(Collected data)
*****
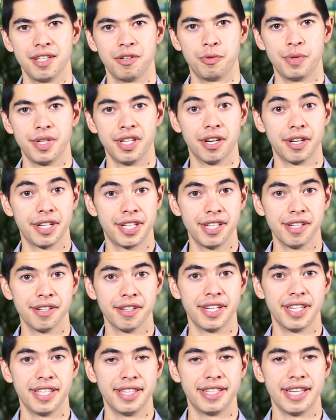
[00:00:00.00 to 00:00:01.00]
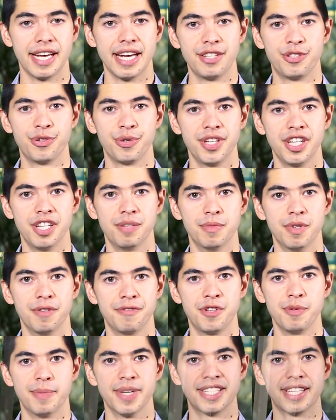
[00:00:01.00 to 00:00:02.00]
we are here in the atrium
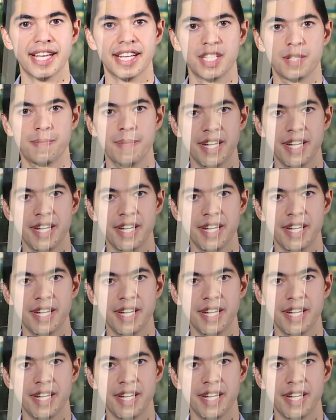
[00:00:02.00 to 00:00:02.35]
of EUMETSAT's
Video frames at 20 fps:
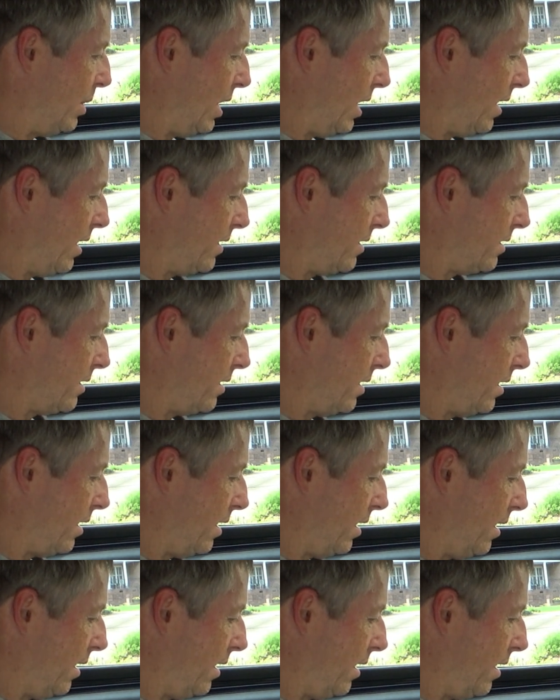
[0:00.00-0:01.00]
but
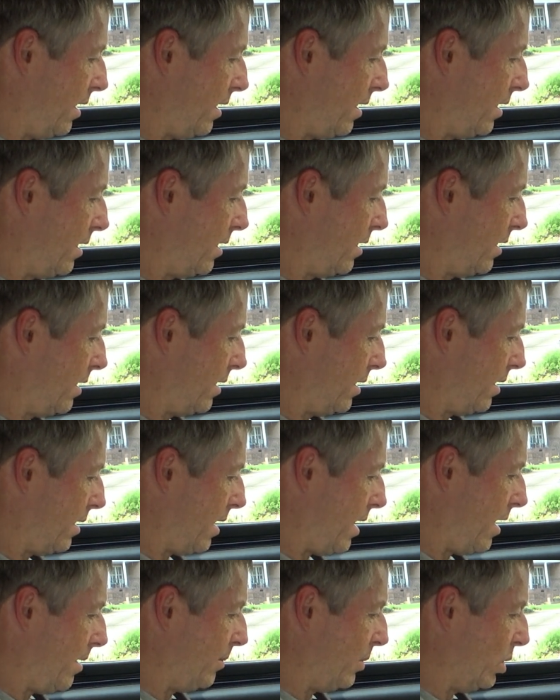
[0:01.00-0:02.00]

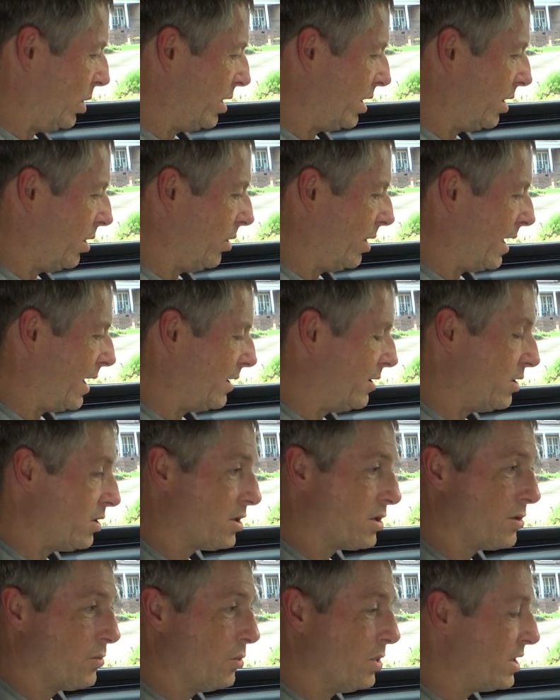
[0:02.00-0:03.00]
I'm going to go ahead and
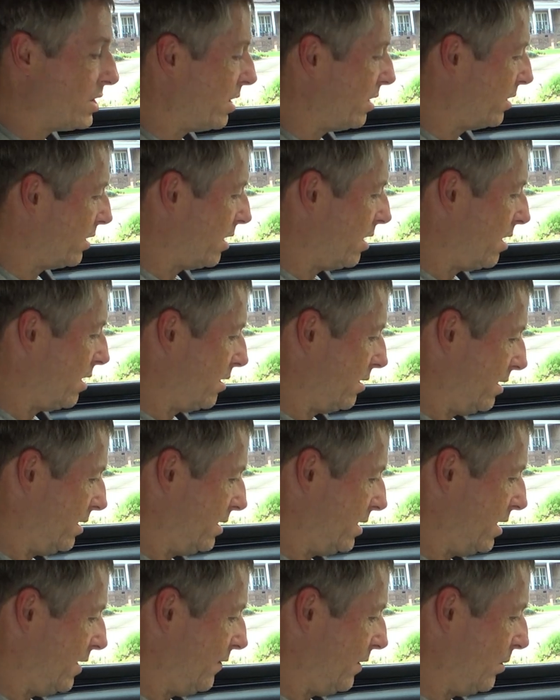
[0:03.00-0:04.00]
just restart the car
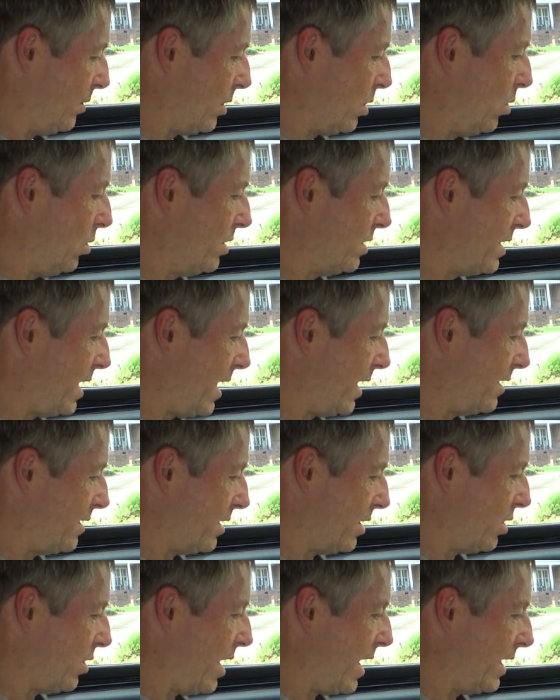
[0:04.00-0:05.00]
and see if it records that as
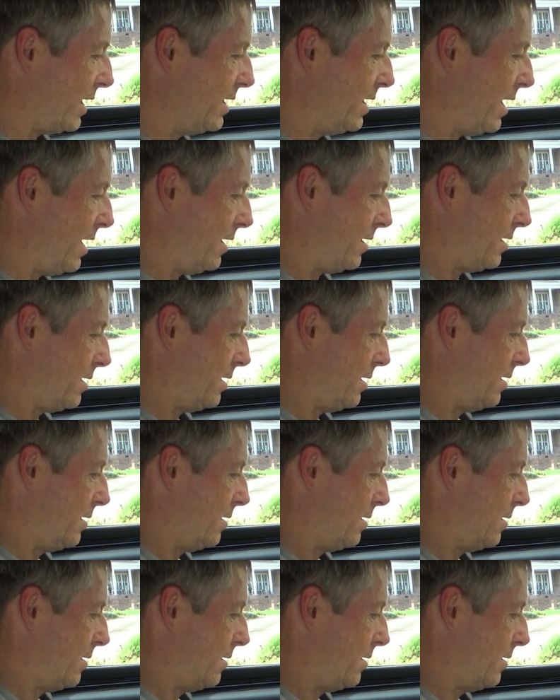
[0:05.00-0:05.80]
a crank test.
*****
*AIM OF THE TASK*.
Give back the data exactly. Skip any images.

*ANSWER SPACE*.
[00:00:00.00 to 00:00:01.00]
[00:00:01.00 to 00:00:02.00]
we are here in the atrium
[00:00:02.00 to 00:00:02.35]
of EUMETSAT's
Video frames at 20 fps:
[0:00.00-0:01.00]
but
[0:01.00-0:02.00]

[0:02.00-0:03.00]
I'm going to go ahead and
[0:03.00-0:04.00]
just restart the car
[0:04.00-0:05.00]
and see if it records that as
[0:05.00-0:05.80]
a crank test.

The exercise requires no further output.